A word-for-word copy of the data is what's wanted; pictures stay out of it.

### Exercise data

####################

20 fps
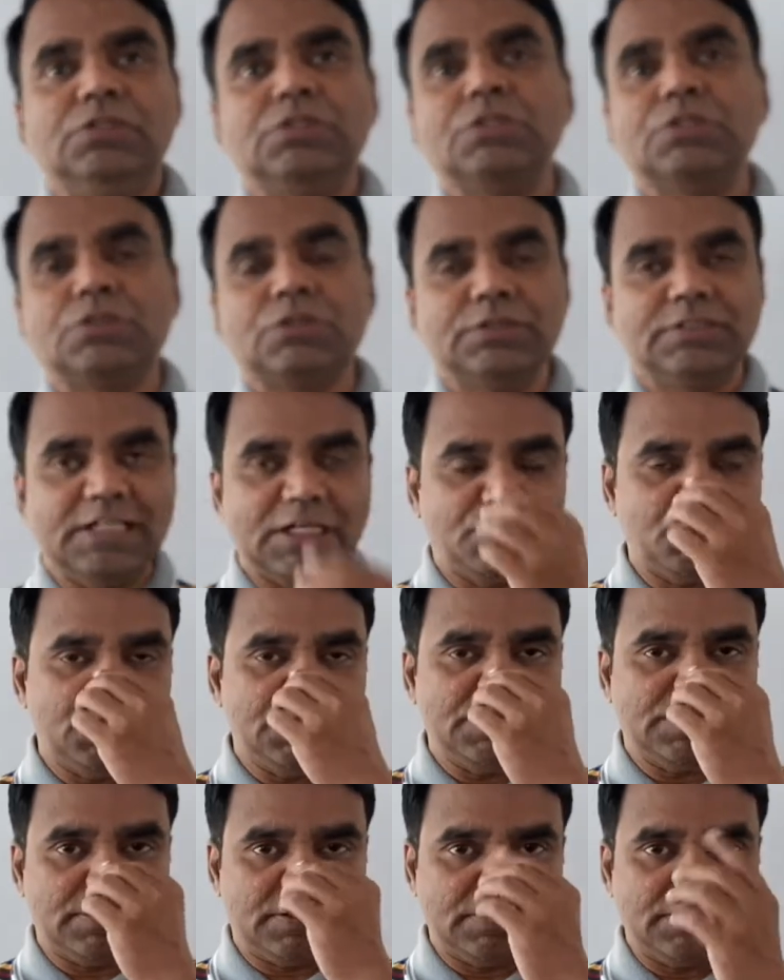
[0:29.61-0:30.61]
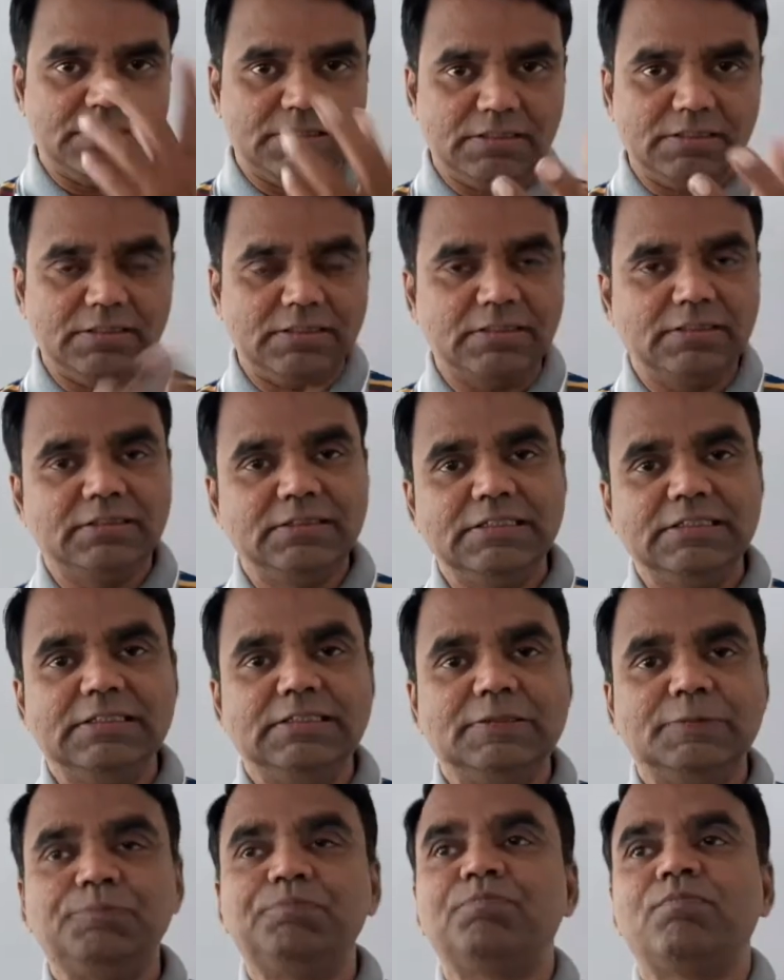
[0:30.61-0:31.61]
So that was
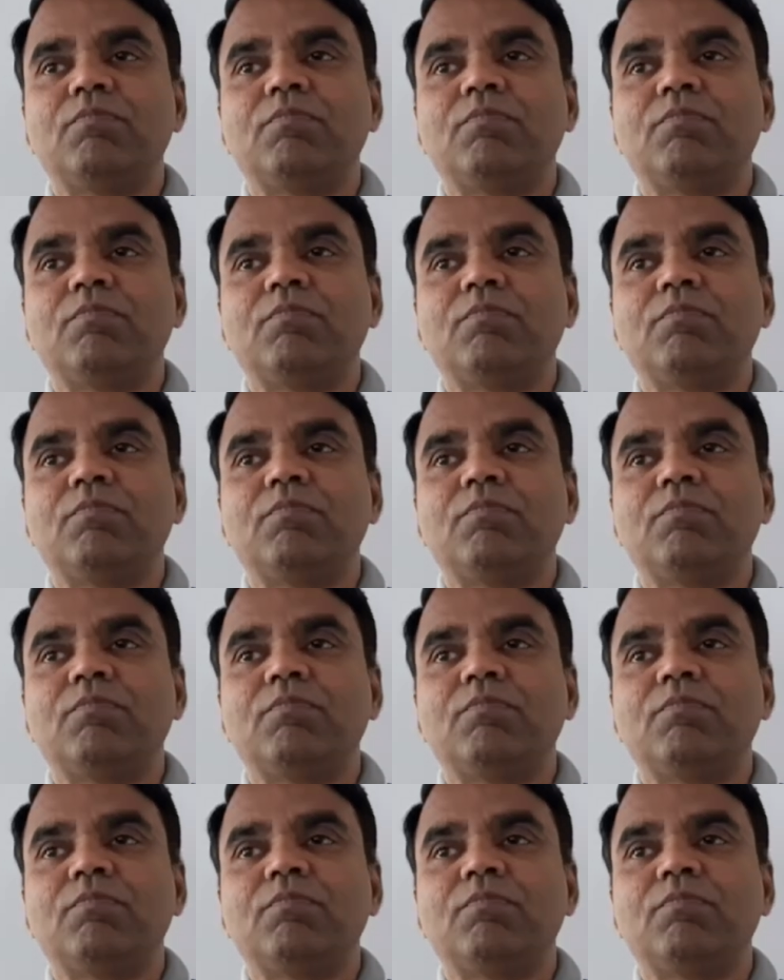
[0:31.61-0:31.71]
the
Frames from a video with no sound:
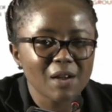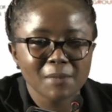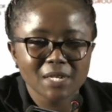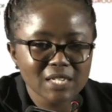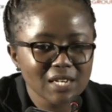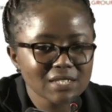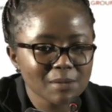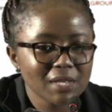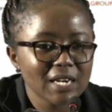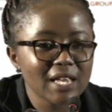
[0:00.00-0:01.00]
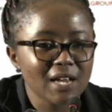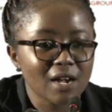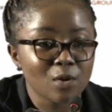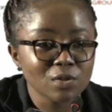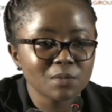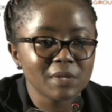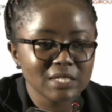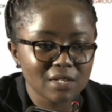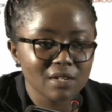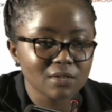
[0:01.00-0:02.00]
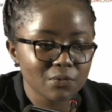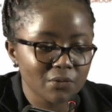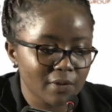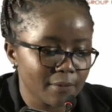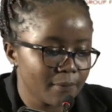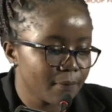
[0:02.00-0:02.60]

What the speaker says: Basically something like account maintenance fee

####################

### Task output
20 fps
[0:29.61-0:30.61]
[0:30.61-0:31.61]
So that was
[0:31.61-0:31.71]
the
Frames from a video with no sound:
[0:00.00-0:01.00]
[0:01.00-0:02.00]
[0:02.00-0:02.60]

What the speaker says: Basically something like account maintenance fee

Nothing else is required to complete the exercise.